Ministers examining calls to stop foreign state involvement in UK online media

Calls to prevent foreign state involvement in UK online media are being examined by the Government, Culture Secretary Lucy Frazer has said.

Ministers have previously agreed to amend the Digital Markets, Competition and Consumers Bill to ban foreign states from owning UK newspapers and magazines.

But MPs pressed ministers to go further as they welcomed news that RedBird IMI, an Abu Dhabi-backed fund, has withdrawn from a takeover deal for the Telegraph newspaper group.

Conservative former leader Sir Iain Duncan Smith warned the Government is dealing with a “digital world with analogue tools”.

He told the Commons: “I know there’s an amendment coming through on another Bill, but we really, really, really need to speed this process up by saying very simply that no foreign state could own any of our media and we now need to look at the online elements as well if we can.”
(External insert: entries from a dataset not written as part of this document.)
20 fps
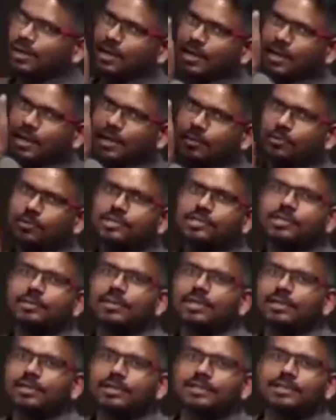aap unse
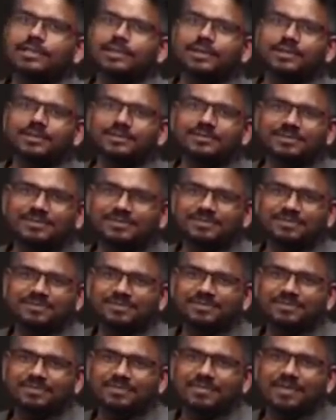baat kijiye.
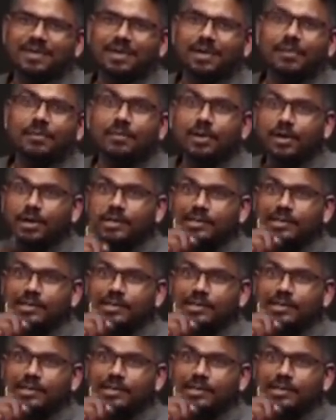Because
Ms Frazer said the amendment to the Bill “puts beyond absolute doubt” that it would be “inappropriate” for a foreign state to own UK news media.

She added: “I do recognise that other point in relation to online media and that is absolutely something we are already looking at.”
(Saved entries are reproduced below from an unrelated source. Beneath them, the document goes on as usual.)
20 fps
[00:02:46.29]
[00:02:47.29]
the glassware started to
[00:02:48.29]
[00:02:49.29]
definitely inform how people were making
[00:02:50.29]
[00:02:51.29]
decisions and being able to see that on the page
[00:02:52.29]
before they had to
Conservative MP Alexander Stafford (Rother Valley) also sought assurances on how the Government will prevent foreign involvement in online and television media.
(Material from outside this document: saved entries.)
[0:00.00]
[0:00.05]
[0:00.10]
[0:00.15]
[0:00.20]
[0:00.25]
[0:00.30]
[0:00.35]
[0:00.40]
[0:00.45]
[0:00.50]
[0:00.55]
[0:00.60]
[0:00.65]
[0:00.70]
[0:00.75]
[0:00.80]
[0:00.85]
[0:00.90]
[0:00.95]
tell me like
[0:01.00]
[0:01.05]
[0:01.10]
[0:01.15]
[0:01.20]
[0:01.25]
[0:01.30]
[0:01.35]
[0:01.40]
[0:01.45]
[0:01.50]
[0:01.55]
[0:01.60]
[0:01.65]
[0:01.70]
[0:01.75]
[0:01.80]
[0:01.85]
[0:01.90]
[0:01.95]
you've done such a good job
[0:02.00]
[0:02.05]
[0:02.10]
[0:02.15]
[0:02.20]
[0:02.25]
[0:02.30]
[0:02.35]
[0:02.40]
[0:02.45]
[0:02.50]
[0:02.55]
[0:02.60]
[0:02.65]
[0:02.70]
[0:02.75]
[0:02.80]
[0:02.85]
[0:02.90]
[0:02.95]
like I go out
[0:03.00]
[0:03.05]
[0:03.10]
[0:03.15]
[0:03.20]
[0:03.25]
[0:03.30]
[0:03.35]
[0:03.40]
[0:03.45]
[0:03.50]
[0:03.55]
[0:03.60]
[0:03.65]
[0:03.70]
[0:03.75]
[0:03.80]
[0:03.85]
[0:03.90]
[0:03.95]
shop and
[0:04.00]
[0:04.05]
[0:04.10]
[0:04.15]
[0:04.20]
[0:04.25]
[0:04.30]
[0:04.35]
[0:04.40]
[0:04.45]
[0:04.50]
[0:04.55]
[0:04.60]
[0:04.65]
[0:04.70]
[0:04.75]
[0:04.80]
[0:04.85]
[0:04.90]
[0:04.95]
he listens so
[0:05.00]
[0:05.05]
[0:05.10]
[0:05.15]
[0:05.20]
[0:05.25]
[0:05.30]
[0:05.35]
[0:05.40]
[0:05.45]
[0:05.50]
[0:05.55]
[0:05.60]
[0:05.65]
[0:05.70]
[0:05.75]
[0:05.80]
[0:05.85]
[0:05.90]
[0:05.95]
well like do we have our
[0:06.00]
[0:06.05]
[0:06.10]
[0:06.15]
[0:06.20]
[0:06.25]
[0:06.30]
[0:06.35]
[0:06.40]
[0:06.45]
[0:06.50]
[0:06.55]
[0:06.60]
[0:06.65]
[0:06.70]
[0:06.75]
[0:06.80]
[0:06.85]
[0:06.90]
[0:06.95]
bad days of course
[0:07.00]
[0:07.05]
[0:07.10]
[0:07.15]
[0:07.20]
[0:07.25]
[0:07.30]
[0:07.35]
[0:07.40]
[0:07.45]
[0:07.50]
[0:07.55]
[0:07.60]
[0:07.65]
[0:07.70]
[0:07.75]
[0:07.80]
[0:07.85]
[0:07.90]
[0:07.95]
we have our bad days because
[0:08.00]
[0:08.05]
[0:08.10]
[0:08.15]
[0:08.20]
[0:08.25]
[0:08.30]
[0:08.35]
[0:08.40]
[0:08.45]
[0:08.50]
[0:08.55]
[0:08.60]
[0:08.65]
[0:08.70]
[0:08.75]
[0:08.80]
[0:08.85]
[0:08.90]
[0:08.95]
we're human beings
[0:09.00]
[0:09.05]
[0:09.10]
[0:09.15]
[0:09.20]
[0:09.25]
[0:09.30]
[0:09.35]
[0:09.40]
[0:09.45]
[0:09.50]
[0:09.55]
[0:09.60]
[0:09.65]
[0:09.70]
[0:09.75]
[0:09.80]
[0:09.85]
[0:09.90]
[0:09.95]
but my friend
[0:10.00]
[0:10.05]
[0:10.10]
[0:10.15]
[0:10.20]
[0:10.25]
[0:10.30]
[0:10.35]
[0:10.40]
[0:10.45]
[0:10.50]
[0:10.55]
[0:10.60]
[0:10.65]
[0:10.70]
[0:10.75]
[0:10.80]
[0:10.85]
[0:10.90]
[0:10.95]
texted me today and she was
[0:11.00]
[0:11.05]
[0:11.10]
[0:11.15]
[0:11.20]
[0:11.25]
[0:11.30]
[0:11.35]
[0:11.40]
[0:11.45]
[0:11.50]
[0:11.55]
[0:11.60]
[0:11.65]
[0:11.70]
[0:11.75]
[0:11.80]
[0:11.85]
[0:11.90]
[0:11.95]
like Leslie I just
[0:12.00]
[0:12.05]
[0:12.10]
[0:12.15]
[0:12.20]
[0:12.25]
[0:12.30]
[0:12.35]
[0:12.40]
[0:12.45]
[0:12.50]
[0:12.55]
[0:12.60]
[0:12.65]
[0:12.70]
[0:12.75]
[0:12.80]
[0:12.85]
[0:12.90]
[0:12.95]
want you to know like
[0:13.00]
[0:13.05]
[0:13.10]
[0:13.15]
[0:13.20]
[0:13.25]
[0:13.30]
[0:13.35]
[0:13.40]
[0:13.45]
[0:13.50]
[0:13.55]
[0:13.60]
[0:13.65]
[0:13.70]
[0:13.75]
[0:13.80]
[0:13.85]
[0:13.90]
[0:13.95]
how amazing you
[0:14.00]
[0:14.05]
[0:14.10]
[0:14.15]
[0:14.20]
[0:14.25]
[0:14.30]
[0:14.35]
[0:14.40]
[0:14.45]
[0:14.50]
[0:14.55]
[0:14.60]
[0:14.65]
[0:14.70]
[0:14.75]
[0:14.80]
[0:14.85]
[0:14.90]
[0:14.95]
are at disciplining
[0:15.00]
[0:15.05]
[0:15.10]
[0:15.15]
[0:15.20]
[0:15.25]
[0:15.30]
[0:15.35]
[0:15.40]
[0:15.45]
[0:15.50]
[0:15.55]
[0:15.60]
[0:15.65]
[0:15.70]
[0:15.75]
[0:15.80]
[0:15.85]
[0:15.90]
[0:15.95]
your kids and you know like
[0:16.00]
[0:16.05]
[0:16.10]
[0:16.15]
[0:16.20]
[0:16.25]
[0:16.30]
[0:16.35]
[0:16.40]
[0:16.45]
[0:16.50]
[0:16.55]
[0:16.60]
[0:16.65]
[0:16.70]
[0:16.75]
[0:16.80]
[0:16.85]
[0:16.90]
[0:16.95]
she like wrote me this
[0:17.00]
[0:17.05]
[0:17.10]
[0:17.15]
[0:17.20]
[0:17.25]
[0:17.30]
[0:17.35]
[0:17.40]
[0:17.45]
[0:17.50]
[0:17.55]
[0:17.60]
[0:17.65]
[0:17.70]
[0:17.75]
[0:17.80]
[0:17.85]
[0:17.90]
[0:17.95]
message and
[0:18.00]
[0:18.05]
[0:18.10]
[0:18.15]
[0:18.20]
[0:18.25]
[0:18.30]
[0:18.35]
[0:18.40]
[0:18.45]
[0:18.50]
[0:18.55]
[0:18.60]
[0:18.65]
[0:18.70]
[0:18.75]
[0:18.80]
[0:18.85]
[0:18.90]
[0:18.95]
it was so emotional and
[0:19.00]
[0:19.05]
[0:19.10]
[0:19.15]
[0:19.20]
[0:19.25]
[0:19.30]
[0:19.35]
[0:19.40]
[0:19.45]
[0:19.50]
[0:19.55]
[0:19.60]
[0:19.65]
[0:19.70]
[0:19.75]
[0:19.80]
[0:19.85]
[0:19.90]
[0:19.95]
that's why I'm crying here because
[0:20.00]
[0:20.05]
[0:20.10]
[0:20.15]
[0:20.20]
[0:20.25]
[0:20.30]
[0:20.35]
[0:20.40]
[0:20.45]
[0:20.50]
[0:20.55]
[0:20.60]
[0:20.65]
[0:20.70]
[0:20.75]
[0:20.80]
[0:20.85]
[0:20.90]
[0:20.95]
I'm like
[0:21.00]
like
Ms Frazer replied: “We are looking at the online news space, that is absolutely vital.

“It is important to emphasise that Ofcom already has significant powers in the broadcast space, has already taken actions in relation to foreign involvement in our broadcast media over here, has banned certain entities from operating and of course we always need to look at how we tackle misinformation – and that’s something we’re doing across government as a whole.”

Conservative former minister Sir John Redwood earlier welcomed the Government’s stance, adding: “I do hope that in the proposals for amending the law it will be very clear that’s not just a government, but it could be a nationalised industry, it could be a public authority, it could be a company with a shareholding by a state of significant influence because otherwise they might try and find ways around it.”

He added: “Can we please have an amendment that absolutely nails press freedom in the way we want it, free from influence from foreign states?”

Ms Frazer said it is important “we don’t have loopholes” in legislation, adding: “We thought about that as a department very carefully, how do we protect against that and I think he will see when the legislation comes back to this House this afternoon that we’ve defined foreign state ownership very broadly … it includes not only ownership, it also includes control and influence.”